╭──
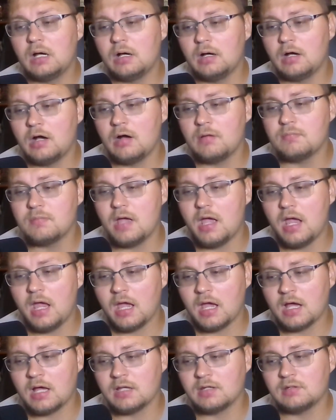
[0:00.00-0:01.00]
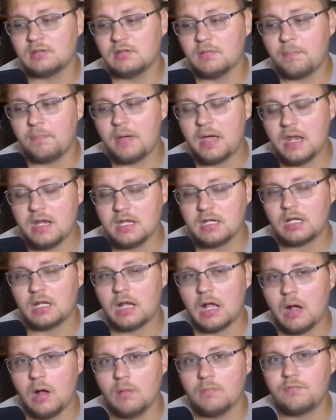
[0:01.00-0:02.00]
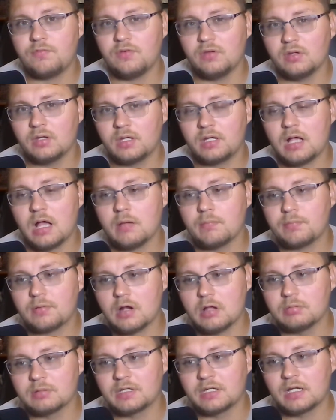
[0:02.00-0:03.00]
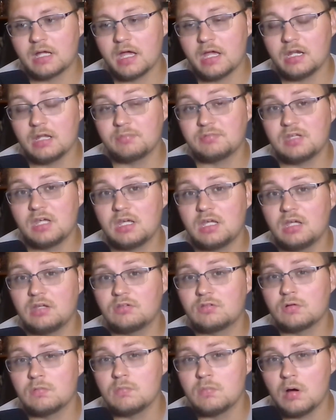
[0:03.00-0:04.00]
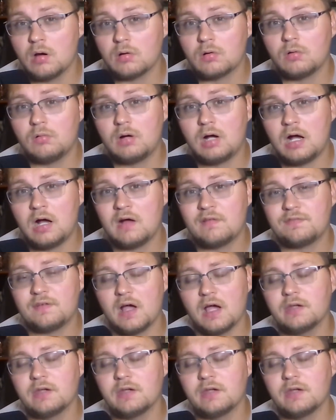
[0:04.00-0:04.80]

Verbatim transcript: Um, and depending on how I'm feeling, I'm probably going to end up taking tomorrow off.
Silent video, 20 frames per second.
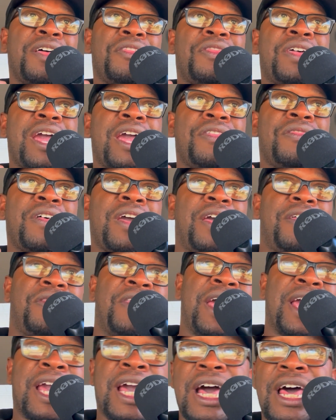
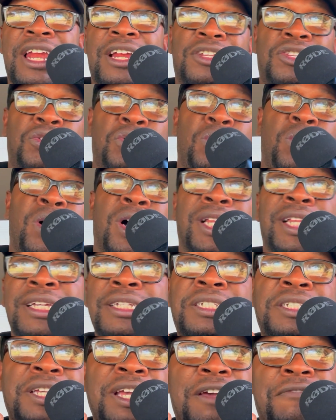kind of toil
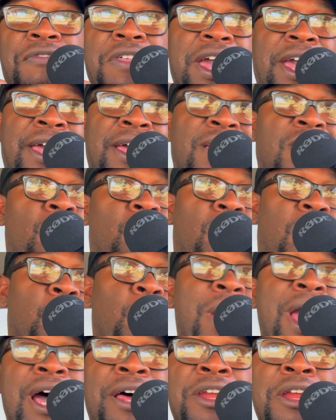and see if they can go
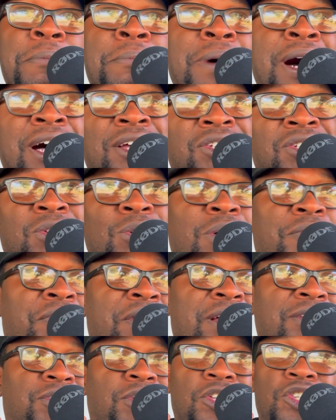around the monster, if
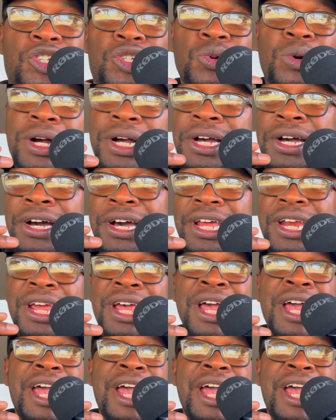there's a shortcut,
╰──
- **Task details**
Take the line containing "[0:04.00-0:04.80]" and every line after it to the end of the records, and restate them verbatim, with no pictures.

- **Written solution**
[0:04.00-0:04.80]

Verbatim transcript: Um, and depending on how I'm feeling, I'm probably going to end up taking tomorrow off.
Silent video, 20 frames per second.
kind of toil
and see if they can go
around the monster, if
there's a shortcut,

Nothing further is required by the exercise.